6. The image diagnostic auxiliary decision-making method based on knowledge graph as described in claim 5, characterized in that: The specific steps for generating the set of output candidate diagnostic paths are as follows. L2 normalization is performed on the feature vectors of various types in the fused three-modal feature matrix to generate a fused feature vector set; embedding vectors of disease nodes, image manifestation nodes and anatomical site nodes are extracted from knowledge graph instances, and a high-dimensional index structure is established for each node vector to generate a node vector index set. Calculate the cosine similarity between the fused feature vector and the node vector index set to obtain a candidate node set. Starting from the candidate node set, perform multi-hop queries along the edge relationships of knowledge graph instances and extract intermediate relationship entities to generate a candidate relationship path set. Based on the semantic similarity, relation weight, and path length among nodes in the candidate relation path set, a comprehensive relevance score is calculated for each path to obtain a weighted candidate path list. Structural information of disease nodes, imaging manifestation nodes, and relation chains is extracted to obtain a candidate diagnostic path set.

7. The image diagnostic auxiliary decision-making method based on knowledge graph as described in claim 1, characterized in that: The specific steps for generating the candidate disease list and reasoning chain are as follows: The attribute information of disease, image and symptom nodes within the candidate diagnostic path set is extracted to generate a path feature description set, which is then transmitted and attenuated through the attention propagation mechanism to obtain a weighted node feature set. The weighted node feature set is input into the graph neural network model. Through adjacency propagation and aggregation operations, the semantic correlation between disease nodes and adjacent nodes is calculated, a disease node representation vector set is generated, and logical constraint verification is performed to filter out semantic conflict paths and adjust abnormal edge weights to form a disease node set. Based on the disease node set, the comprehensive confidence score is calculated and sorted from high to low to generate a candidate disease list. Relevant image manifestation nodes, symptom nodes and relationship information are extracted from the candidate disease list to construct a disease-image-symptom-location inference chain and output the inference chain.

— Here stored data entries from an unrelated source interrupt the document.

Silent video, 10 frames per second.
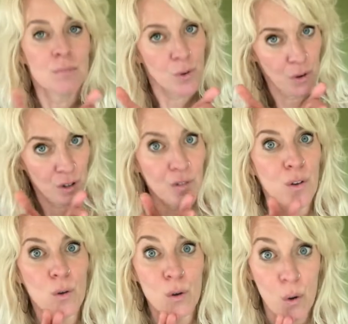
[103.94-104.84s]
or
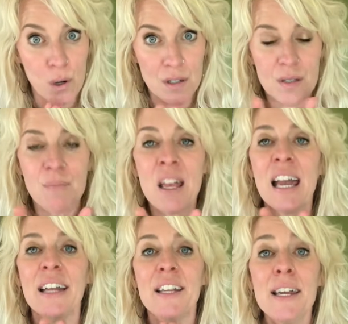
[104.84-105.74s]
vocal cords.
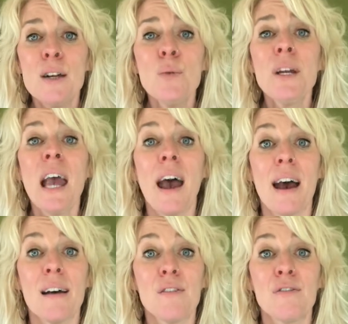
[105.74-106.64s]
And here we
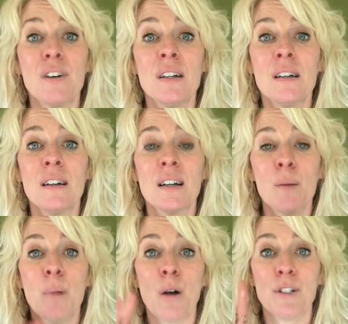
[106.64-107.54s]
have
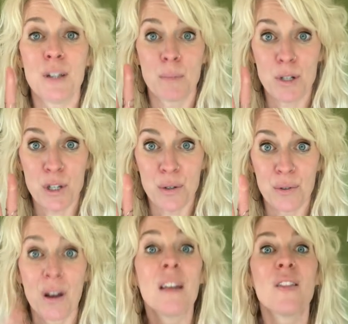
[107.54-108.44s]
component number two,
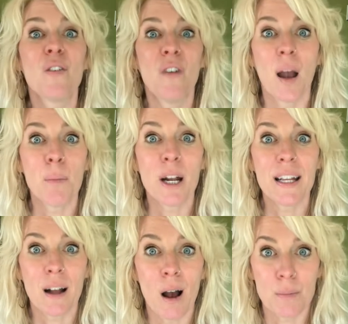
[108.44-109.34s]
the
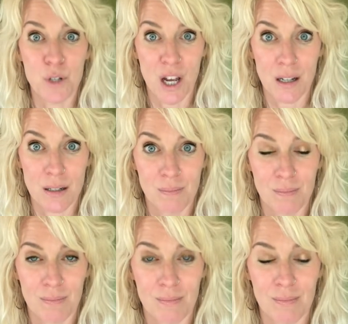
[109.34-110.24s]
vibrating object.
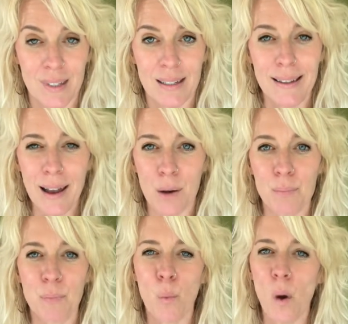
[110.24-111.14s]
Now,
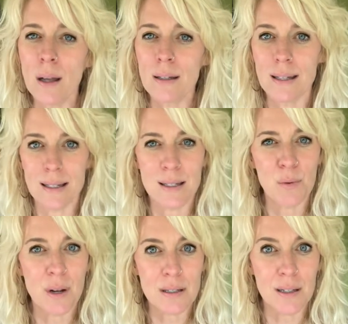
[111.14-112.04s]
what is the
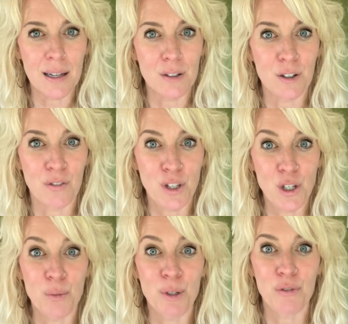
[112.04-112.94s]
resonator of the
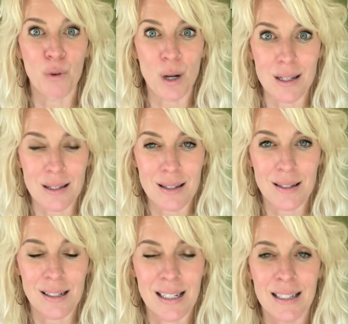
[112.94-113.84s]
human voice?
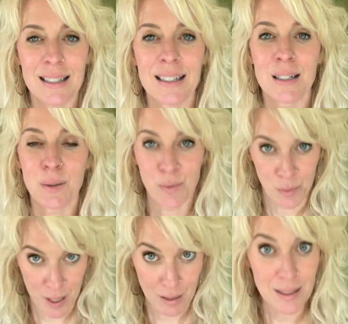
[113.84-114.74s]

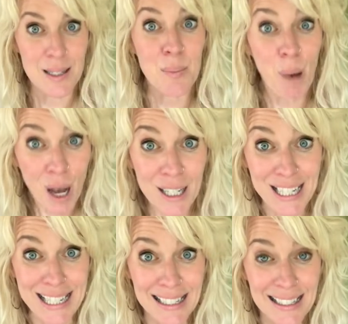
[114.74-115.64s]
Well, it's the
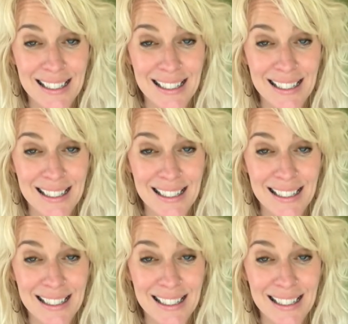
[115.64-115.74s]
body,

8. The image diagnostic auxiliary decision-making method based on knowledge graph as described in claim 7, characterized in that: The specific steps for generating structured diagnostic results are as follows: The candidate disease list and reasoning chain are analyzed to extract the confidence level, image performance features and symptom association information of disease nodes, and matched with image feature data to generate a disease confidence information set. Based on the disease confidence information set, the disease name, confidence level, key imaging evidence, and semantic interpretation are structured, organized, and visualized to output structured diagnostic results.

9. A computer device comprising a memory and a processor, wherein the memory stores a computer program, characterized in that: When the processor executes the computer program, it implements the steps of the knowledge graph-based image diagnosis auxiliary decision-making method according to any one of claims 1 to 8.

10. A computer-readable storage medium having a computer program stored thereon, characterized in that: When the computer program is executed by the processor, it implements the steps of the knowledge graph-based image diagnosis auxiliary decision-making method according to any one of claims 1 to 8.